Os analistas esperam um alívio semelhante nos mercados de petróleo após uma ação na Síria. Depois de um esperado ataque americano nesse país, "acreditamos que os preços podem cair abruptamente, pois a probabilidade de uma resposta violenta da Síria, Irã ou Rússia é considerada baixa, e a queda real no abastecimento deve permanecer pequena", disseram economistas do Citigroup C -0.29% em uma nota recente aos clientes. "Contudo, fatores imprevisíveis pesam fortemente no mercado, por boas razões."
Com as principais economias já enfrentando dificuldades, quaisquer surpresas no Oriente Médio vinculadas a uma intervenção internacional podem precipitar oscilações mais fortes nos mercados de ações, títulos e combustíveis.
Nos EUA, a economia vem avançando a um ritmo moderado, mas há sinais de que o atual trimestre será fraco. Uma pesquisa da Universidade de Michigan sobre a confiança do consumidor, divulgada na sexta-feira, mostrou uma queda nesse índice em agosto em relação ao mês anterior, declínio que pode piorar se os preços da gasolina subirem e os consumidores ficarem preocupados com foco contínuo na situação da Síria. O aumento dos juros e a desaceleração no crescimento do consumo também apresentam riscos para a economia.

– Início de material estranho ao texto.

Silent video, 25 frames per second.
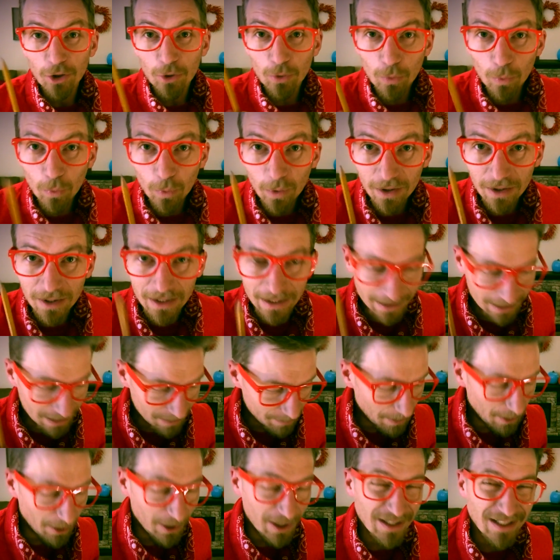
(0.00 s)
you will
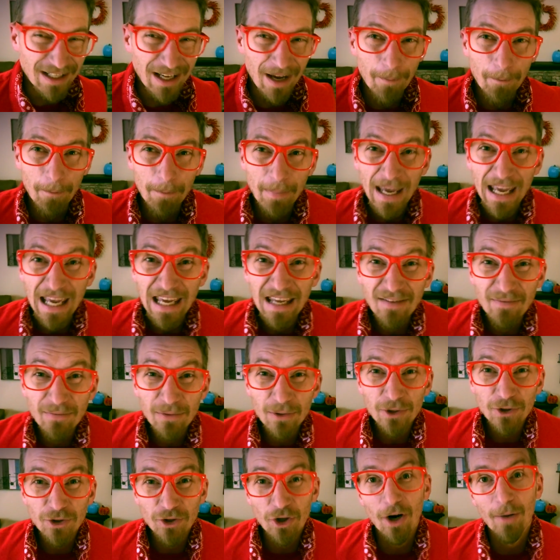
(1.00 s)
experience a
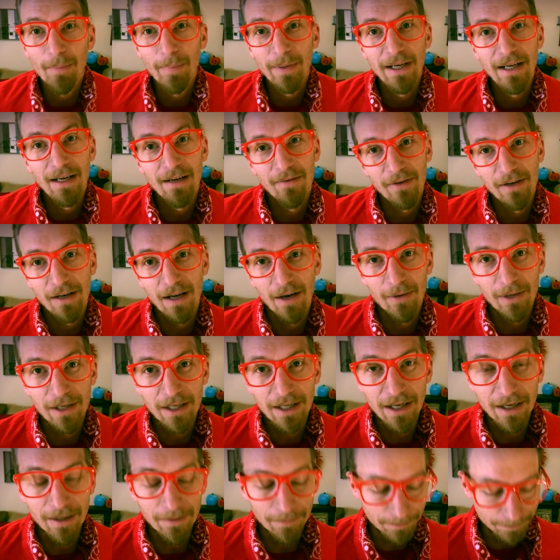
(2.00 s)
painful sharpening every now and
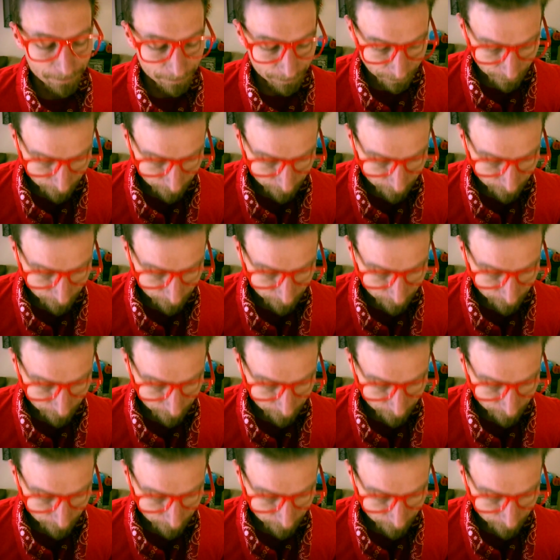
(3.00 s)
again.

Na Europa, a zona do euro saiu da sua longa recessão no segundo trimestre. Mas o consenso é de que o crescimento permanecerá fraco nos próximos meses, enquanto há decisões políticas importantes a serem tomadas e países combalidos tentam fazer difíceis ajustes em suas economias.
Já os mercados emergentes estão sob a intensa pressão das fases mais recentes de uma recuperação global prolongada. O crescimento tem recuado nas principais economias em desenvolvimento, do Brasil à Índia, com a perspectiva de uma mudança de política do banco central americano agravando um êxodo dos investidores nas últimas semanas.